У Мандельштама к Хлебникову огромное почтение. А боится как конкурента он только Гумилева, но это дико скрывает. Побаивается Цветаевой и Вагинова, но по-другому… Линуся, уже лето, а мне никуда не хочется, все сижу у Мандельштама и не тягощусь стенами, потому что без тебя непривлекательны зелень и река. Линуся, пиши чаще. Помни белые ночи, вчера мы вспоминали, что в Ленинграде светло, и жутко стало. Я сочинил еще полстиха с белыми ночами в Чапаеве».
«Чапаев»! Сколько сил было потрачено на этот цикл, от которого нам остались известными только два превосходных стихотворения — «День стоял о пяти головах» и «От сырой простыни говорящая». Оба они датированы Надеждой Яковлевной июнем. Но уже 31 мая Мандельштам читал первое из них Стефану, дав пространное и глубокое его толкование, а о втором Рудаков почему-то ни разу не упомянул в своих письмах. Зато мы узнаем от него, что Мандельштам уже при первом приступе к работе написал целый «чапаевский» цикл, уничтоженный в начале мая вместе с первоначальным вариантом «Стансов». Что касается стихотворения «День стоял о пяти головах», то письма Рудакова дают нам возможность нам установить, что оно было написано в течение двух-трех дней в конце мая. 27-го Рудаков рассказывает:
«Он пишет новое, по-моему, плохо. Что делать? Хвалить — мне цены нет, потому что это будет поддакиванье бесценное. Ругать (отговаривать) — мешать тому, что, может быть, сильнее меня. Мы друг для друга представляем всю русскую литературу (его слова) — и очень трудно. Вот стих:
Сон был больше, чем слух, слух был больше, чем сон — слитен, чуток.
Ну, Лина, извини меня, а, по-моему, это риторика, Мандельштам запутался в словах, под них подставляет "смыслы" и не чувствует резины на зубах. Или:
Расширеньем аорты могущества в белых ночах — нет, в ножах.

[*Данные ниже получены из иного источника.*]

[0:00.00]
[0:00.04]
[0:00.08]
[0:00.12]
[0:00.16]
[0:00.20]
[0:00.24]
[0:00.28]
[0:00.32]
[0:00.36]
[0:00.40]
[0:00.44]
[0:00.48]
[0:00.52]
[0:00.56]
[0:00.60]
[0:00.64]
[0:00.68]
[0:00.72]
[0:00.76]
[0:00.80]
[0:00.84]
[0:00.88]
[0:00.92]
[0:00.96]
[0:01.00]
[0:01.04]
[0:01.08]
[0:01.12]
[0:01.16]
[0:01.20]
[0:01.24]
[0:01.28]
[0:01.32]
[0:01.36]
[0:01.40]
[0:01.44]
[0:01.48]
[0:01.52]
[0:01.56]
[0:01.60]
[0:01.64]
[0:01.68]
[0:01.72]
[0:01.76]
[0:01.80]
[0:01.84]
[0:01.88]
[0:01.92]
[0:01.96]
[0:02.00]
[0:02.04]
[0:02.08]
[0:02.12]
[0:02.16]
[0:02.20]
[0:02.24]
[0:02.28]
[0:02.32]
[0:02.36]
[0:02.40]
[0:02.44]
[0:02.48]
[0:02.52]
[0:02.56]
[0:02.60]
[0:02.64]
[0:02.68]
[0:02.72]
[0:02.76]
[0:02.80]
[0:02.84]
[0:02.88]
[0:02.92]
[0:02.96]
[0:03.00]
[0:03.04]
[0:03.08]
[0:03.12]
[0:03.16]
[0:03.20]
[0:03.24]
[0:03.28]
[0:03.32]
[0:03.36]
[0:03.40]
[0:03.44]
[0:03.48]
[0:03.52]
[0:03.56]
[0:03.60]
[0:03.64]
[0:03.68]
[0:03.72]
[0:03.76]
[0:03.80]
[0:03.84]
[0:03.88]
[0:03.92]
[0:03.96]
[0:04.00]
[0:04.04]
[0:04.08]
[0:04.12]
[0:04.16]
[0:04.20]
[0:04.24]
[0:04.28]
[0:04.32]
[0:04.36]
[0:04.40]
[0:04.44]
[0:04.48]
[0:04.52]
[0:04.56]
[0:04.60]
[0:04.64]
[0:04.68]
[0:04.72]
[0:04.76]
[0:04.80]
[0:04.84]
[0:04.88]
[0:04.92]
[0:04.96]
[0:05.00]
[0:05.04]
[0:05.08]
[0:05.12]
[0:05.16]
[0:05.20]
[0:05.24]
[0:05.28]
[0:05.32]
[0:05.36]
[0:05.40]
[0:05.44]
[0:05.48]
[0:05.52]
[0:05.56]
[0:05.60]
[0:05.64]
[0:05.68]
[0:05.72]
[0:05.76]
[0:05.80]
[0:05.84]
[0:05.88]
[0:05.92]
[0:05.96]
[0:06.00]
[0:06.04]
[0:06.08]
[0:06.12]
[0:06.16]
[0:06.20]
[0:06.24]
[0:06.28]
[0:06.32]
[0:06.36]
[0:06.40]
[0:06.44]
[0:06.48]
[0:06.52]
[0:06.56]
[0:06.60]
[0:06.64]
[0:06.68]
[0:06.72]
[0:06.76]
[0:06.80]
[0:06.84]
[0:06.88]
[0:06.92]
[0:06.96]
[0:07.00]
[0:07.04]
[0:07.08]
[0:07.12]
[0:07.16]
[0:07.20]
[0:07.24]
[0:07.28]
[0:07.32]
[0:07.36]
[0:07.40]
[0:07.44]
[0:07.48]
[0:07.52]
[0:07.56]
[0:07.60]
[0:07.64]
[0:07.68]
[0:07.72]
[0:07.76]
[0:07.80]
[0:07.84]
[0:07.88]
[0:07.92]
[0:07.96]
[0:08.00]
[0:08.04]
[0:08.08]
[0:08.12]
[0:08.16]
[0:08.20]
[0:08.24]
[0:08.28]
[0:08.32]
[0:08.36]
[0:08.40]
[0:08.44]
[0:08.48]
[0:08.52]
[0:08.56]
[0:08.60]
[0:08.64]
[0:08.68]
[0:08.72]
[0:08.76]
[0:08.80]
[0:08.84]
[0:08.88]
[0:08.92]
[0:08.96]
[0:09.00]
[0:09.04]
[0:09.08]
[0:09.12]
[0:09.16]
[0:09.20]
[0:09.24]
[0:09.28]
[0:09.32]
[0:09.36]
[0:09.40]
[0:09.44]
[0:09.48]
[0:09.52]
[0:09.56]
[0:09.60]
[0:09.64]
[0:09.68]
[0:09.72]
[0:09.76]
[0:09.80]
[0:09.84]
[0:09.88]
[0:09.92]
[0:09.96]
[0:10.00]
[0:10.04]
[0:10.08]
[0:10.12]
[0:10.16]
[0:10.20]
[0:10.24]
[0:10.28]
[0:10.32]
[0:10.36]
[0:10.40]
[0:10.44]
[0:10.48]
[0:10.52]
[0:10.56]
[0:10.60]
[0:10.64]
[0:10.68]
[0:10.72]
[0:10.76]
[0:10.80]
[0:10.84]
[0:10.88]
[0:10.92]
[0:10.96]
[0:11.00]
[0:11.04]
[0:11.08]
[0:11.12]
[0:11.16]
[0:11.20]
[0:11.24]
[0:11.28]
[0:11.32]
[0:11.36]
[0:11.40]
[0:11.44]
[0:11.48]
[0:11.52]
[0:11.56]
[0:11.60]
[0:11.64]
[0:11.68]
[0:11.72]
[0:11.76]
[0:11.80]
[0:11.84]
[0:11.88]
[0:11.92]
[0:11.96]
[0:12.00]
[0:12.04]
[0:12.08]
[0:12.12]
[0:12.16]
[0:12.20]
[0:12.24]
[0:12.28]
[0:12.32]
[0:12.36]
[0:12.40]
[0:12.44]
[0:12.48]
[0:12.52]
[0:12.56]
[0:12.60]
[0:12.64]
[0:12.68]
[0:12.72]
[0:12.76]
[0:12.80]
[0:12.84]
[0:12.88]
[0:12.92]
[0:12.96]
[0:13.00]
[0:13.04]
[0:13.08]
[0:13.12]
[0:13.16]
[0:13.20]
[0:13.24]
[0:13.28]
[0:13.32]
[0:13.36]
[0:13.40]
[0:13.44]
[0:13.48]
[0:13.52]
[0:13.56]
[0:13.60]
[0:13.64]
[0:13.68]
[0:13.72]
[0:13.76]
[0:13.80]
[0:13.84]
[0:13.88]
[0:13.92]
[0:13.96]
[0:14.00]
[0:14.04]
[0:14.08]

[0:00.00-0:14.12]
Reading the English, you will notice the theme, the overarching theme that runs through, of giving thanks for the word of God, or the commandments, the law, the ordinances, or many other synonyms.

Даже в отрыве от целого (т. е. «Чапаева», который при тебе, неразб. — Э. Г.), это абсурдная тянучка. Он расстроен чуть ли не до слез. А я хвалить не имею права. Он в волнении (без психований) сказал, что сейчас "до конца нам договариваться нельзя, надо это делать в конкретном литературном процессе", т. е. это значит: "Сергей Борисович, не ешьте меня живьем, а сам целый день натаскивал меня на "откровенность" по поводу злосчастного Чапаева. Я уверен, что прав, если даже он этого не поймет».
Удивительно, что Рудаков не воспринял ни важности для психологии творчества мотива сна и слуха, ни противоборства белых ночей и ножей в сознании вышедшего из тюрьмы поэта. Подлинности ощущения колеблющегося равновесия между сном и слухом Рудаков так и не почувствовал. «Из-за последней редакции Чапаева (о строках, о которых тебе писал) дикие споры», — пишет он 29 мая. И только 1 июня, уже после чтения Стефану своих новых стихотворений (10 штук, по выражению Рудакова), Мандельштам поправил спорную строку. «А с Мандельштамом последняя победа, — пишет Рудаков. – В длинной строке про сон и слух, которая считалась законченной и мной опротестовывалась, изменение, нарушающее мертвую игру словами того варианта:
Сон был больше, чем слух, слух был старше, чем сон: слитен, чуток».
В этой эфемерной победе Рудакова все же остается неясным, кто предложил замену слова «больше» словом «старше». Вероятно, сам Мандельштам, в противном случае Рудаков не преминул бы похвастаться этим по образцу недавнего «я сочинил полстиха о белых ночах в Чапаеве». Где они, эти полстиха? В стихотворении «День стоял о пяти головах» мы видим только один стих о белых ночах, именно тот, который так возмущал Рудакова. Не были приняты Мандельштамом его «полстиха». Такая же участь постигла стих «Как венок, шагающий в покое», придуманный Рудаковым для стихотворения «Не мучнистой бабочкою белой». В окончательном тексте такого стиха нет. Поэтому мы можем оставить без внимания утверждение Рудакова, что не только 50 %, но даже все 80 % принадлежат в этом стихотворении ему. Это он хорохорился перед женой, но ни один человек никогда не слышал от него подобных заявлений впоследствии.